Ils rejoindront les cinq membres non permanents élus l’an dernier (le Danemark, la Grèce, le Pakistan, le Panama et la Somalie), dont le mandat court jusqu’en 2026. Les nouveaux membres succéderont à l’Algérie, au Guyana, à la République de Corée, à la Sierra Leone et à la Slovénie, dont les mandats expirent en décembre 2025.

L’élection a été largement suivie : 188 États membres ont pris part au scrutin, qui n’a nécessité qu’un seul tour de vote.

Dans le groupe Afrique et Asie-Pacifique, Bahreïn a obtenu 186 voix, la RDC 183 voix, et le Liberia 181 voix, avec une abstention. Dans le groupe Europe de l’Est, la Lettonie a recueilli 178 voix, dix pays s’étant abstenus. Enfin, dans le groupe Amérique latine et Caraïbes, la Colombie a obtenu 180 voix, huit pays s’étant abstenus.

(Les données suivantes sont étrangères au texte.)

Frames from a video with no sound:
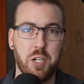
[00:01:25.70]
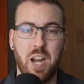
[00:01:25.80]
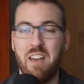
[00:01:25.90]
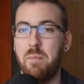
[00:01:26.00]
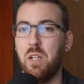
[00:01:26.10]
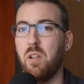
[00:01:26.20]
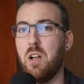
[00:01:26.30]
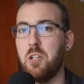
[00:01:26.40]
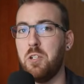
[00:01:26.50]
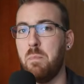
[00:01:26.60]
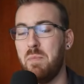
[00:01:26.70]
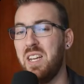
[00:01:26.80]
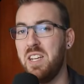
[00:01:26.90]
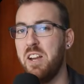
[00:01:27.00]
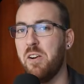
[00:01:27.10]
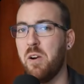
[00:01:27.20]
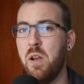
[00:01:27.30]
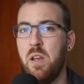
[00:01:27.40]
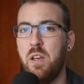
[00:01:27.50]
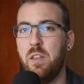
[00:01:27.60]
have been launched mid-year
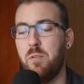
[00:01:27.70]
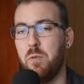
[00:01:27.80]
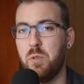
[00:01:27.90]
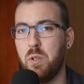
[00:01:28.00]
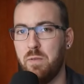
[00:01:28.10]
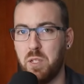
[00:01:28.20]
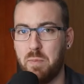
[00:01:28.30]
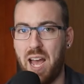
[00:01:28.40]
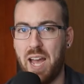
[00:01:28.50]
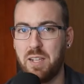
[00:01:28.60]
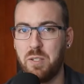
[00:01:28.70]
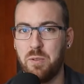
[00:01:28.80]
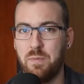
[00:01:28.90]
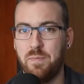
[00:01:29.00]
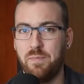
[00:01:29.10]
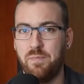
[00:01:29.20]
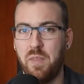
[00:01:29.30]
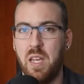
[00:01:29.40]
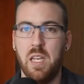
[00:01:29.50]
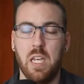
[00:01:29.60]
through service packs.
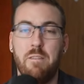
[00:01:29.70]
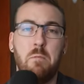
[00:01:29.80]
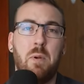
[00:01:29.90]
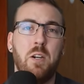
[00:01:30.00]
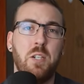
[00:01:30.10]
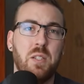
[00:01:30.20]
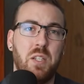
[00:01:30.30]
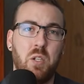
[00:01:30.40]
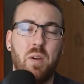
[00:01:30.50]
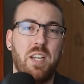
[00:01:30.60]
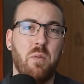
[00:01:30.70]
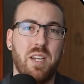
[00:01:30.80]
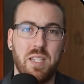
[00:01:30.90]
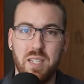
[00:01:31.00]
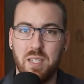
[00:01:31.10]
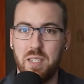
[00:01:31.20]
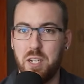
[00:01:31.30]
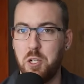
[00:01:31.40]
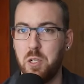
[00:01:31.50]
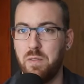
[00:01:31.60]
If you purchase the 2026 edition ofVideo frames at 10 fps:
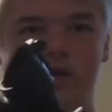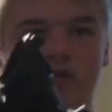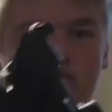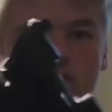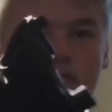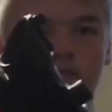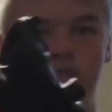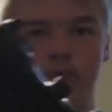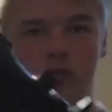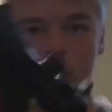do
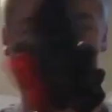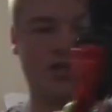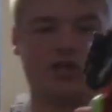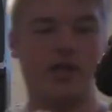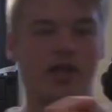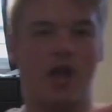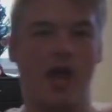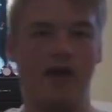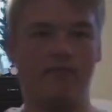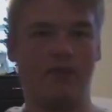is I like to
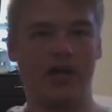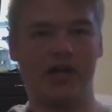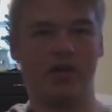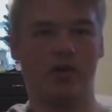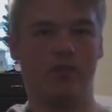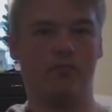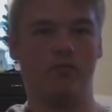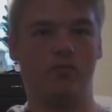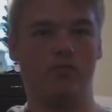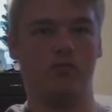have my
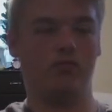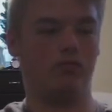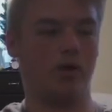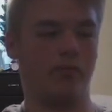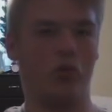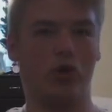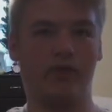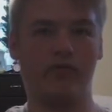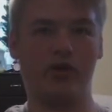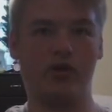my pointer
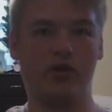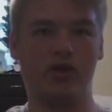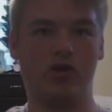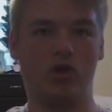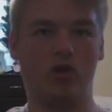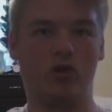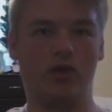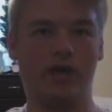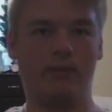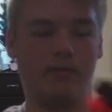finger in the hole and
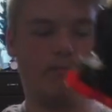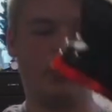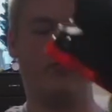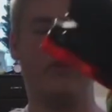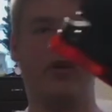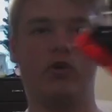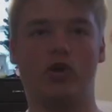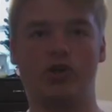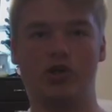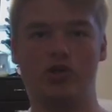my middle finger on
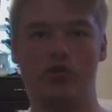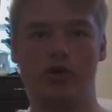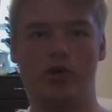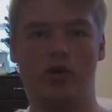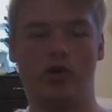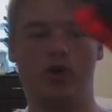the trigger on the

Le Conseil de sécurité compte 15 membres : cinq permanents, (la Chine, la France, la Russie, le Royaume-Uni et les États-Unis), disposant du droit de veto, et dix membres non permanents élus par l’Assemblée générale pour des mandats de deux ans, renouvelés de manière échelonnée.

Les élections se tiennent chaque année au scrutin secret, avec une répartition des sièges par groupes régionaux. Les candidats doivent obtenir une majorité des deux tiers au sein de l’Assemblée générale, qui compte 193 États membres.